INFORMATION SUPPLIED section start

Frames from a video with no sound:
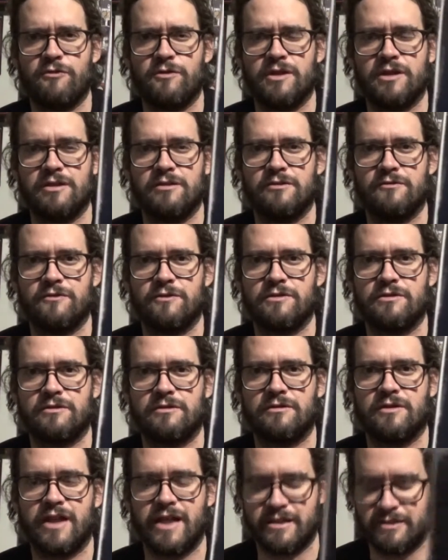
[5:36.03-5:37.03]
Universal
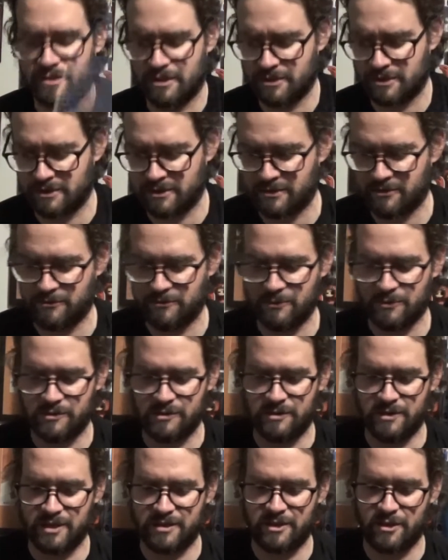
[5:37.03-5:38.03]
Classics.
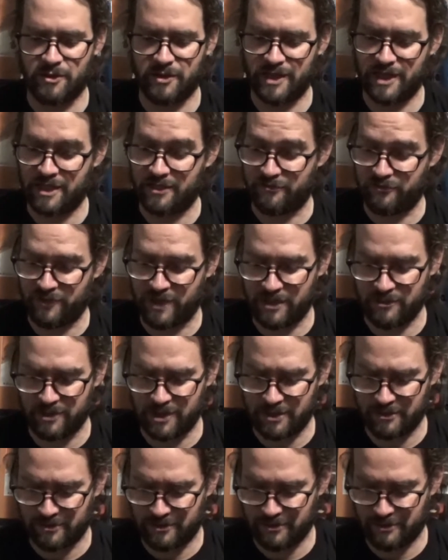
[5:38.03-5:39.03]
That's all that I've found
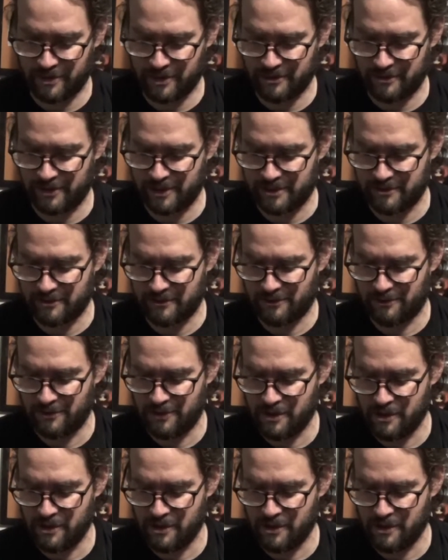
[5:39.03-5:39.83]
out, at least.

INFORMATION SUPPLIED section end
INFORMATION SUPPLIED section start

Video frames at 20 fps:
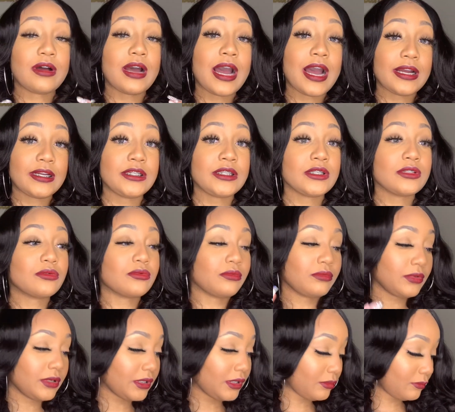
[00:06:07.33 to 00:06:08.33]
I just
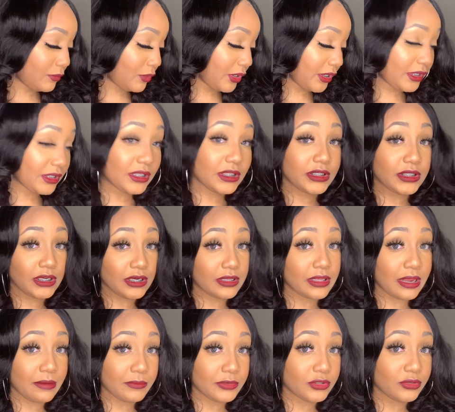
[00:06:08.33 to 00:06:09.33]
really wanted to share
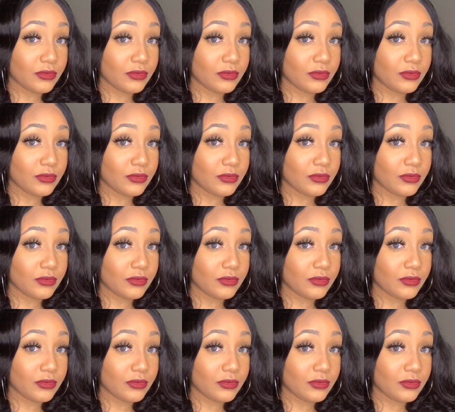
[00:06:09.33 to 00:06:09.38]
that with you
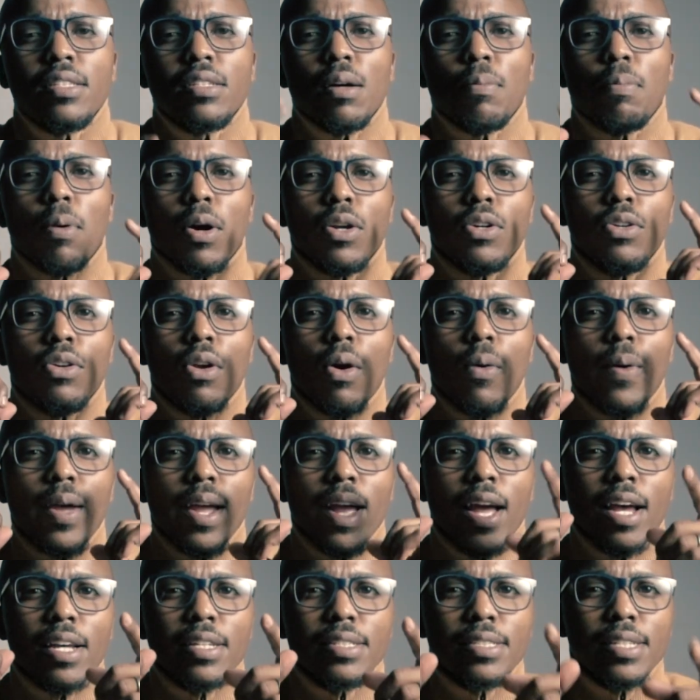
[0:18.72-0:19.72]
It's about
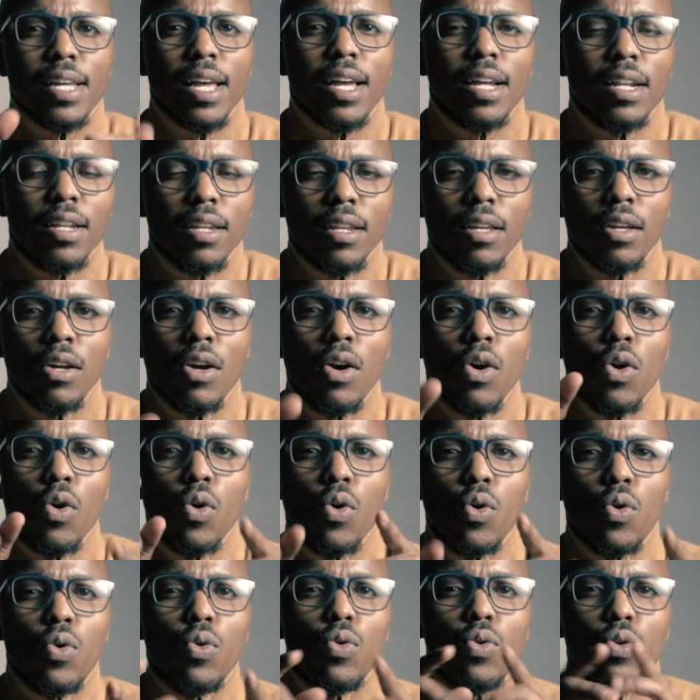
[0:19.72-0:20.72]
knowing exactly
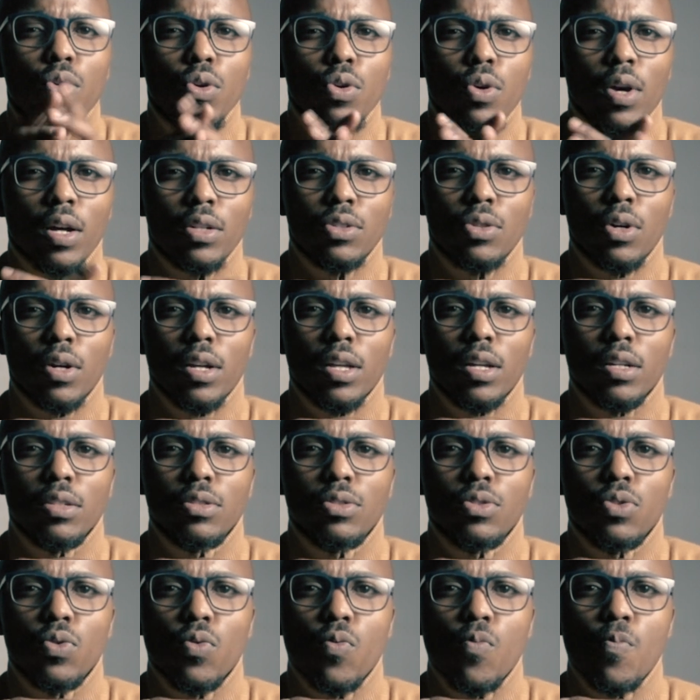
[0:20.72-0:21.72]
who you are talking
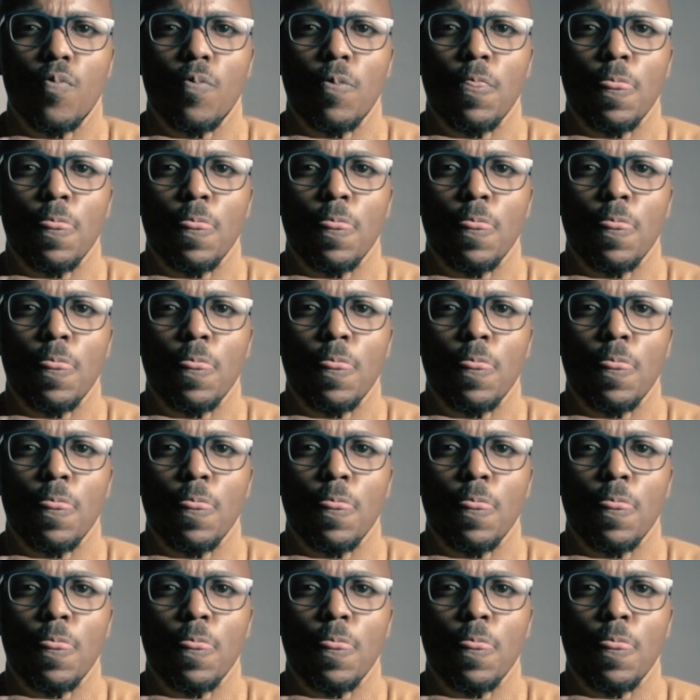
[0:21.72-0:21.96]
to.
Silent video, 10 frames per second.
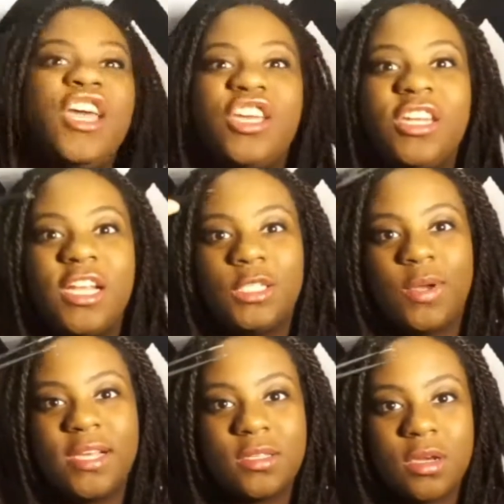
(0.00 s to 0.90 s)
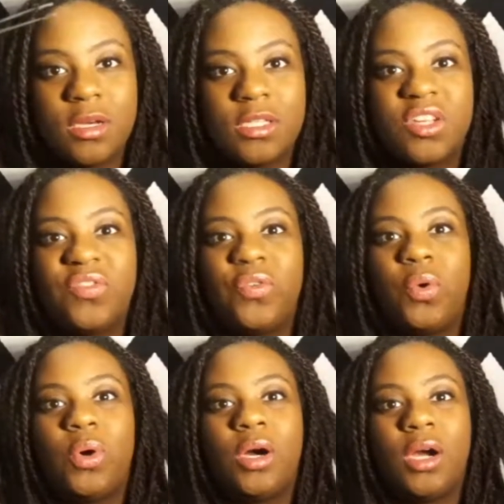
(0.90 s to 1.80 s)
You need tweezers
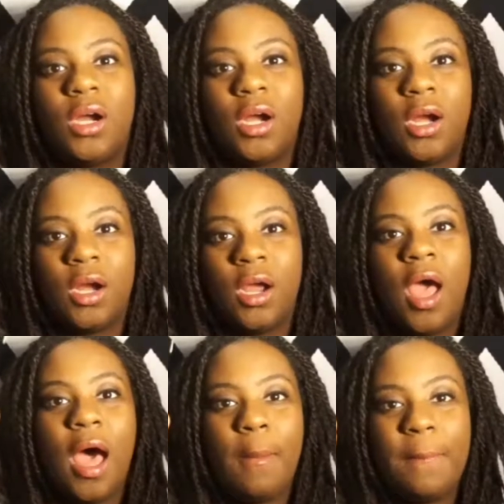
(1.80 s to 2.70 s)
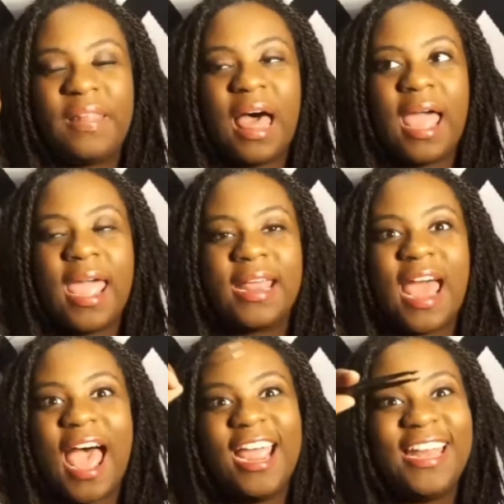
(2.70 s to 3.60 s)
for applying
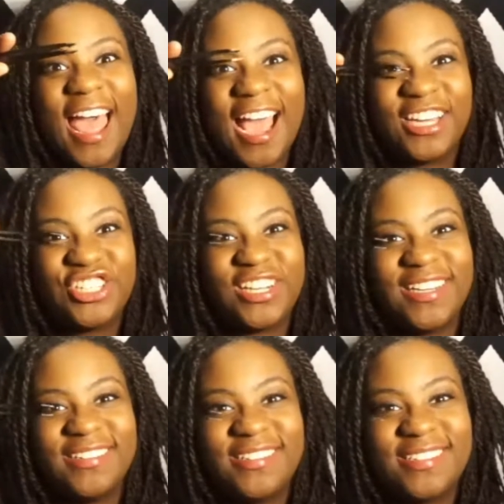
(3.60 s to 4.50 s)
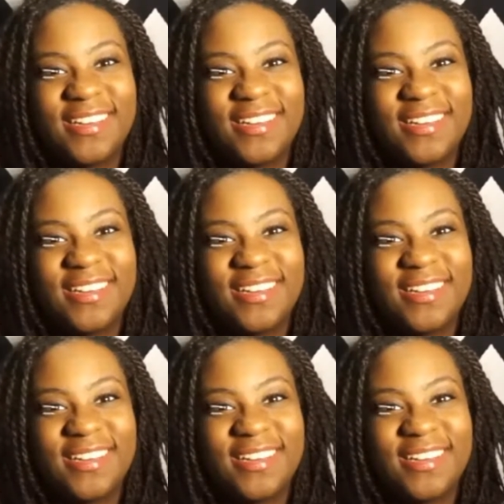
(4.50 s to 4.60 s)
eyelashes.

INFORMATION SUPPLIED section end

WHAT TO PRODUCE -> In the records above, find the line with "[00:06:08.33 to 00:06:09.33]". Print exactly from there through the line with "(0.00 s to 0.90 s)", minus the pictures.

SOLUTION TO THE PROBLEM ->
[00:06:08.33 to 00:06:09.33]
really wanted to share
[00:06:09.33 to 00:06:09.38]
that with you
[0:18.72-0:19.72]
It's about
[0:19.72-0:20.72]
knowing exactly
[0:20.72-0:21.72]
who you are talking
[0:21.72-0:21.96]
to.
Silent video, 10 frames per second.
(0.00 s to 0.90 s)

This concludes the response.